Task prompt -> Write out the listing below in its entirety, minus the pictures, without changing a word.

Material for the task ->
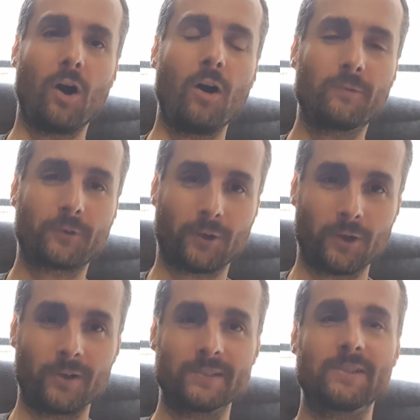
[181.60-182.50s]
of
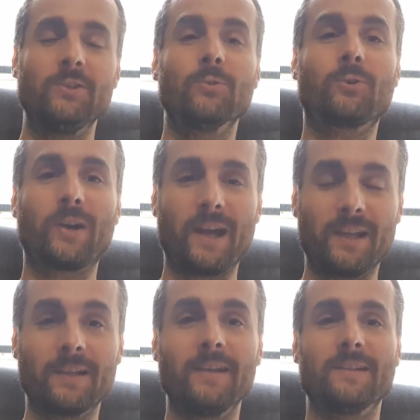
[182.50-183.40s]
course,
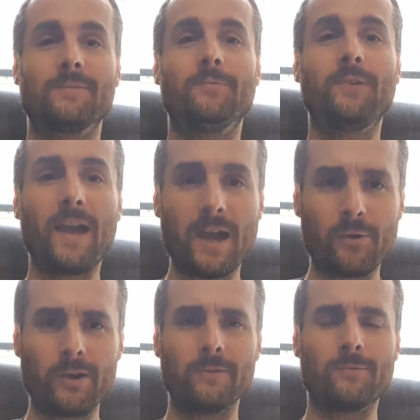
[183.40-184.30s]
Ukraine is
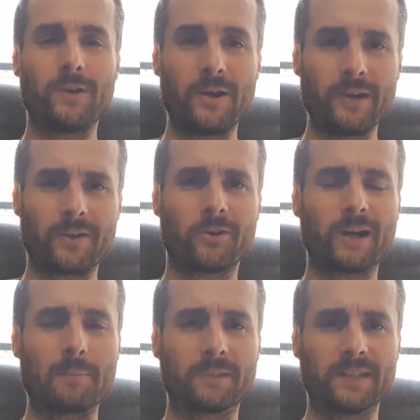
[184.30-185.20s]
very, very
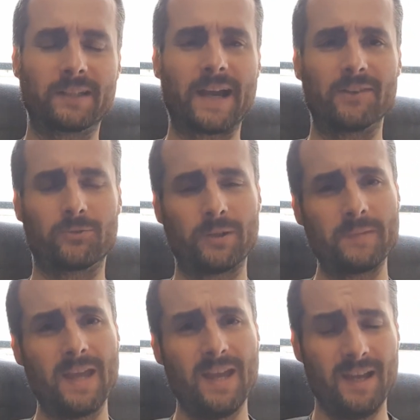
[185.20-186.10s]
corrupted country.
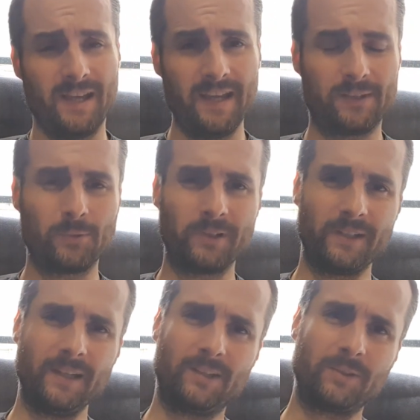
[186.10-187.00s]
It,
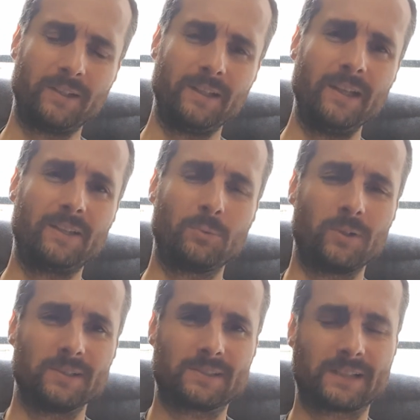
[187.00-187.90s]
it, it
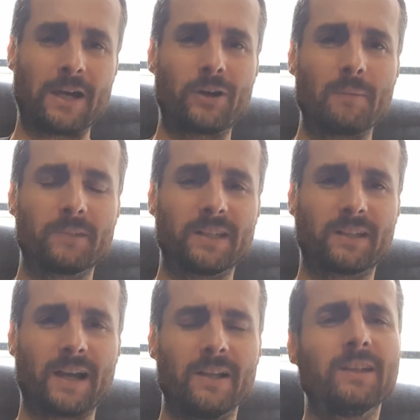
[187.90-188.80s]
was corrupted.
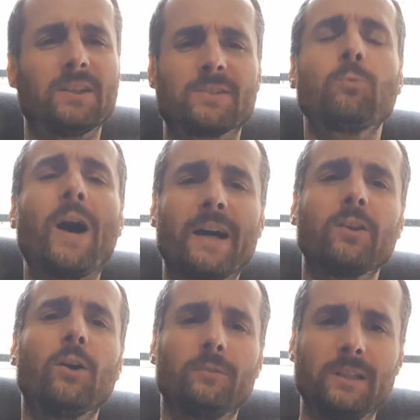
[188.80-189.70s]
It is
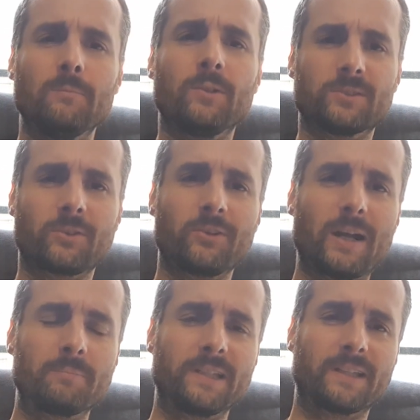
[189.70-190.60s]
one of the most
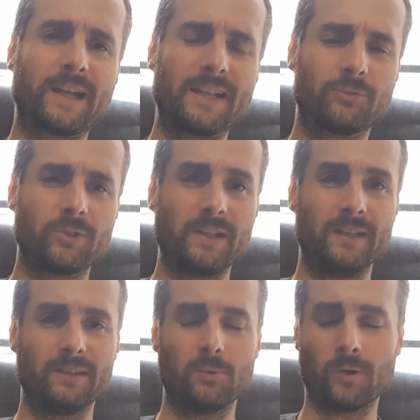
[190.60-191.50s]
corrupted country
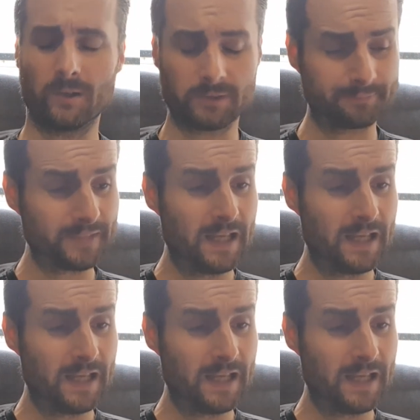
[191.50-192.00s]
in the world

Task answer ->
[181.60-182.50s]
of
[182.50-183.40s]
course,
[183.40-184.30s]
Ukraine is
[184.30-185.20s]
very, very
[185.20-186.10s]
corrupted country.
[186.10-187.00s]
It,
[187.00-187.90s]
it, it
[187.90-188.80s]
was corrupted.
[188.80-189.70s]
It is
[189.70-190.60s]
one of the most
[190.60-191.50s]
corrupted country
[191.50-192.00s]
in the world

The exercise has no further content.